◆ Task to complete ◆
Beginning with the first line of the entries below, quote each line until you reach and include the line with "[00:06:13.87]".

◆ Excerpted data ◆
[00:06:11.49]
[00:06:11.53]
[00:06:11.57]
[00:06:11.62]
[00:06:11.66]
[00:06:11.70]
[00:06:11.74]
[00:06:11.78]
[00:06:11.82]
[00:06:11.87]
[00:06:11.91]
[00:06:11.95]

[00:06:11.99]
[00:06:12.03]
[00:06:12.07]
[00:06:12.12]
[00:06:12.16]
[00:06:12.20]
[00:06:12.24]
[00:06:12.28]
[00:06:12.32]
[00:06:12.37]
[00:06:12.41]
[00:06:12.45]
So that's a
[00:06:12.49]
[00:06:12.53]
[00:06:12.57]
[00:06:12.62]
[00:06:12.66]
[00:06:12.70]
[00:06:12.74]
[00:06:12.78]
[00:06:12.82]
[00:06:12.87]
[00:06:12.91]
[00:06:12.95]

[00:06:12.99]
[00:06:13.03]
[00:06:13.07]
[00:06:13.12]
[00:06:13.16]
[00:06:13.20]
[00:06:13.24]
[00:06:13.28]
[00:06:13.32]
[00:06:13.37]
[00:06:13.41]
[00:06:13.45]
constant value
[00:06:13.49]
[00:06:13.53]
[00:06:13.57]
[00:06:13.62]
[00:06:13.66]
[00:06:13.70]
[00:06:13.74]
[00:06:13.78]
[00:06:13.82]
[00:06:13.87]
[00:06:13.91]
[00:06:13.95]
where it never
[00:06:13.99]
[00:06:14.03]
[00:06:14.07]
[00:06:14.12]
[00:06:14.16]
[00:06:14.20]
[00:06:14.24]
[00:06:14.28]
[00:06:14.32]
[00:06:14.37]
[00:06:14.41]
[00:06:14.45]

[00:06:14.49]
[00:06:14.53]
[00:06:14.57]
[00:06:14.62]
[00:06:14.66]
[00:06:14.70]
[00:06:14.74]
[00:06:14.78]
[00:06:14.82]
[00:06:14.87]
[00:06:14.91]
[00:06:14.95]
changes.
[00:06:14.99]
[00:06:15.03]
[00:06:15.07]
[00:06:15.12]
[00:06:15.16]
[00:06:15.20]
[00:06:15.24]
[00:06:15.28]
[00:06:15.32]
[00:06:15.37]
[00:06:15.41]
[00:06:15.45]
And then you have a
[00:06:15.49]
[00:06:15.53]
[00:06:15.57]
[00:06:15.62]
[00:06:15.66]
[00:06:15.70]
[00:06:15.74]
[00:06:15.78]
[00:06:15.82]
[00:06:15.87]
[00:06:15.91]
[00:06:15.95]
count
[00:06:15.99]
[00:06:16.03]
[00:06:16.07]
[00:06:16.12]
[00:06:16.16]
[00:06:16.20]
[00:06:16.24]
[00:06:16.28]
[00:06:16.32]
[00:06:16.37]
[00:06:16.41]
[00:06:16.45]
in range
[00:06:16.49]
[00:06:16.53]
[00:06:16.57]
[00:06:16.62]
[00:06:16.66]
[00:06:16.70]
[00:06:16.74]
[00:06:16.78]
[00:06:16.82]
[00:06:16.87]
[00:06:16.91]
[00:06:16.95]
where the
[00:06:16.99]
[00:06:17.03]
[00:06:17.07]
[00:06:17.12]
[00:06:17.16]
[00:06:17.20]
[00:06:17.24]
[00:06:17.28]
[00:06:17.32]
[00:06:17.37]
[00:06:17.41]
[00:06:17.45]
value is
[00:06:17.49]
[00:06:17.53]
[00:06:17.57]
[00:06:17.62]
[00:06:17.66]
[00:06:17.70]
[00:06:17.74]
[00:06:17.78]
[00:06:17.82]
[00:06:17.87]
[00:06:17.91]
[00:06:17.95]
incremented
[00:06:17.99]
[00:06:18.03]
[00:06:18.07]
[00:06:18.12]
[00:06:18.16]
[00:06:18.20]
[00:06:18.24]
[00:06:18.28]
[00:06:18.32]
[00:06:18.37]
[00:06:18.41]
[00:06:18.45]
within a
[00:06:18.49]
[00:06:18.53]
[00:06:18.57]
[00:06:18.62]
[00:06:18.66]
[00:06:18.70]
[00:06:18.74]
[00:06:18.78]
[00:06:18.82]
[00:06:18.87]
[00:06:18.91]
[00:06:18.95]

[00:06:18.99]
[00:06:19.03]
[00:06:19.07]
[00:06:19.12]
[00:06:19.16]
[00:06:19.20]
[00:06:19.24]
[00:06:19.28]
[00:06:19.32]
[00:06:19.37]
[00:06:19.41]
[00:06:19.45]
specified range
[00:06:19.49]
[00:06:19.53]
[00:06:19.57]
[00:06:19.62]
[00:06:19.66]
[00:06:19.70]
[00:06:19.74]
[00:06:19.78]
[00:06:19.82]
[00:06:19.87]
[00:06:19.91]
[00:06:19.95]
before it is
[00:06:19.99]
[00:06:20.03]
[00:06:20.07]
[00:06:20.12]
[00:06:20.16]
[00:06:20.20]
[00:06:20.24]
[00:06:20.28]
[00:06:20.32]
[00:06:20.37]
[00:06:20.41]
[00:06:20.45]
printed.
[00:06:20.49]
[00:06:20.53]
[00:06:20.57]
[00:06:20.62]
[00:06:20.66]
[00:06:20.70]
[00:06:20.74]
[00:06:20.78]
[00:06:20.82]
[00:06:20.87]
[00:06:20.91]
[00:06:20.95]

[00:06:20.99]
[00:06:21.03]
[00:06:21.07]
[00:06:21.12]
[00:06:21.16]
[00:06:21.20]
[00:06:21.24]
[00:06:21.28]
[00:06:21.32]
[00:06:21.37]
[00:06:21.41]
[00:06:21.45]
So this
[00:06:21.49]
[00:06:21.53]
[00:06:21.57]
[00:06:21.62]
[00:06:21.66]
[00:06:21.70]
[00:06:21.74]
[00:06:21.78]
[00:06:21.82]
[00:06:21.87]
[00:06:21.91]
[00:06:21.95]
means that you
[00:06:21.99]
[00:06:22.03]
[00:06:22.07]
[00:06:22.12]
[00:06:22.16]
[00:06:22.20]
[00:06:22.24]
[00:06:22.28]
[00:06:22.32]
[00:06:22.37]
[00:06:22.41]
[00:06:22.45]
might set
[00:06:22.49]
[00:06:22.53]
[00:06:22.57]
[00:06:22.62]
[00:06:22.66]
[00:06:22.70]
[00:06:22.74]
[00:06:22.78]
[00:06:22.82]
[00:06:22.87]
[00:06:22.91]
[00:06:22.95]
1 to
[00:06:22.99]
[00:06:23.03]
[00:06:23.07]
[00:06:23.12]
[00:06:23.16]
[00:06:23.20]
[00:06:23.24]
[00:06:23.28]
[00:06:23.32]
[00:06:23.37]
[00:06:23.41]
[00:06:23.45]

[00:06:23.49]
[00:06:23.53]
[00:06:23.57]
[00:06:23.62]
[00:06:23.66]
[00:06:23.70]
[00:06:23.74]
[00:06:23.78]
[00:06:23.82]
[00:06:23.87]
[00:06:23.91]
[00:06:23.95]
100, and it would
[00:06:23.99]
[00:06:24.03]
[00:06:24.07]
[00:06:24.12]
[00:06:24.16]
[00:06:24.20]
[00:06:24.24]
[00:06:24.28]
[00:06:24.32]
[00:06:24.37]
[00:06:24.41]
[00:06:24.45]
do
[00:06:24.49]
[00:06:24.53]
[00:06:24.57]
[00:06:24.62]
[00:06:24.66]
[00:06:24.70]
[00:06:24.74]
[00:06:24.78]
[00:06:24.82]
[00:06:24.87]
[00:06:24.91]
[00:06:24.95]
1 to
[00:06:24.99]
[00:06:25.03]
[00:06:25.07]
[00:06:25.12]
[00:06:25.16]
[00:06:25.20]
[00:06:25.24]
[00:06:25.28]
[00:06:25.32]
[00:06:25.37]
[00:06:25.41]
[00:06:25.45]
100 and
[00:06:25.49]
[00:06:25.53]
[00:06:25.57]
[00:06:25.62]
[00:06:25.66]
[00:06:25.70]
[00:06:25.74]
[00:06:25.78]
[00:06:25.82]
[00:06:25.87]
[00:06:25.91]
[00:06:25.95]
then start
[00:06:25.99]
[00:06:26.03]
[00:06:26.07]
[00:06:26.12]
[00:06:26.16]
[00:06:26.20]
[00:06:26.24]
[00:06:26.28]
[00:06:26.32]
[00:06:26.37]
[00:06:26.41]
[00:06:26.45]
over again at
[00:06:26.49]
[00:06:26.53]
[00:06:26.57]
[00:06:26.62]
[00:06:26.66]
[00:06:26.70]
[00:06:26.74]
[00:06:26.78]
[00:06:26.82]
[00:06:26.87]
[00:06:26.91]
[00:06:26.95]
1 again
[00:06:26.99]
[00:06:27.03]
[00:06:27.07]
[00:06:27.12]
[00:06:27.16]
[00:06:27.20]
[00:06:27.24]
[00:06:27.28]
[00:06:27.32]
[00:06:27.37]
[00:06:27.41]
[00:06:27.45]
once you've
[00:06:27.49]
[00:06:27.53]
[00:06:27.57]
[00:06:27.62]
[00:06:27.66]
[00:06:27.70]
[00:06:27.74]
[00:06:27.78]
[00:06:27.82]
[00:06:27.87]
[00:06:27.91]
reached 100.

◆ Answer for the task ◆
[00:06:11.49]
[00:06:11.53]
[00:06:11.57]
[00:06:11.62]
[00:06:11.66]
[00:06:11.70]
[00:06:11.74]
[00:06:11.78]
[00:06:11.82]
[00:06:11.87]
[00:06:11.91]
[00:06:11.95]

[00:06:11.99]
[00:06:12.03]
[00:06:12.07]
[00:06:12.12]
[00:06:12.16]
[00:06:12.20]
[00:06:12.24]
[00:06:12.28]
[00:06:12.32]
[00:06:12.37]
[00:06:12.41]
[00:06:12.45]
So that's a
[00:06:12.49]
[00:06:12.53]
[00:06:12.57]
[00:06:12.62]
[00:06:12.66]
[00:06:12.70]
[00:06:12.74]
[00:06:12.78]
[00:06:12.82]
[00:06:12.87]
[00:06:12.91]
[00:06:12.95]

[00:06:12.99]
[00:06:13.03]
[00:06:13.07]
[00:06:13.12]
[00:06:13.16]
[00:06:13.20]
[00:06:13.24]
[00:06:13.28]
[00:06:13.32]
[00:06:13.37]
[00:06:13.41]
[00:06:13.45]
constant value
[00:06:13.49]
[00:06:13.53]
[00:06:13.57]
[00:06:13.62]
[00:06:13.66]
[00:06:13.70]
[00:06:13.74]
[00:06:13.78]
[00:06:13.82]
[00:06:13.87]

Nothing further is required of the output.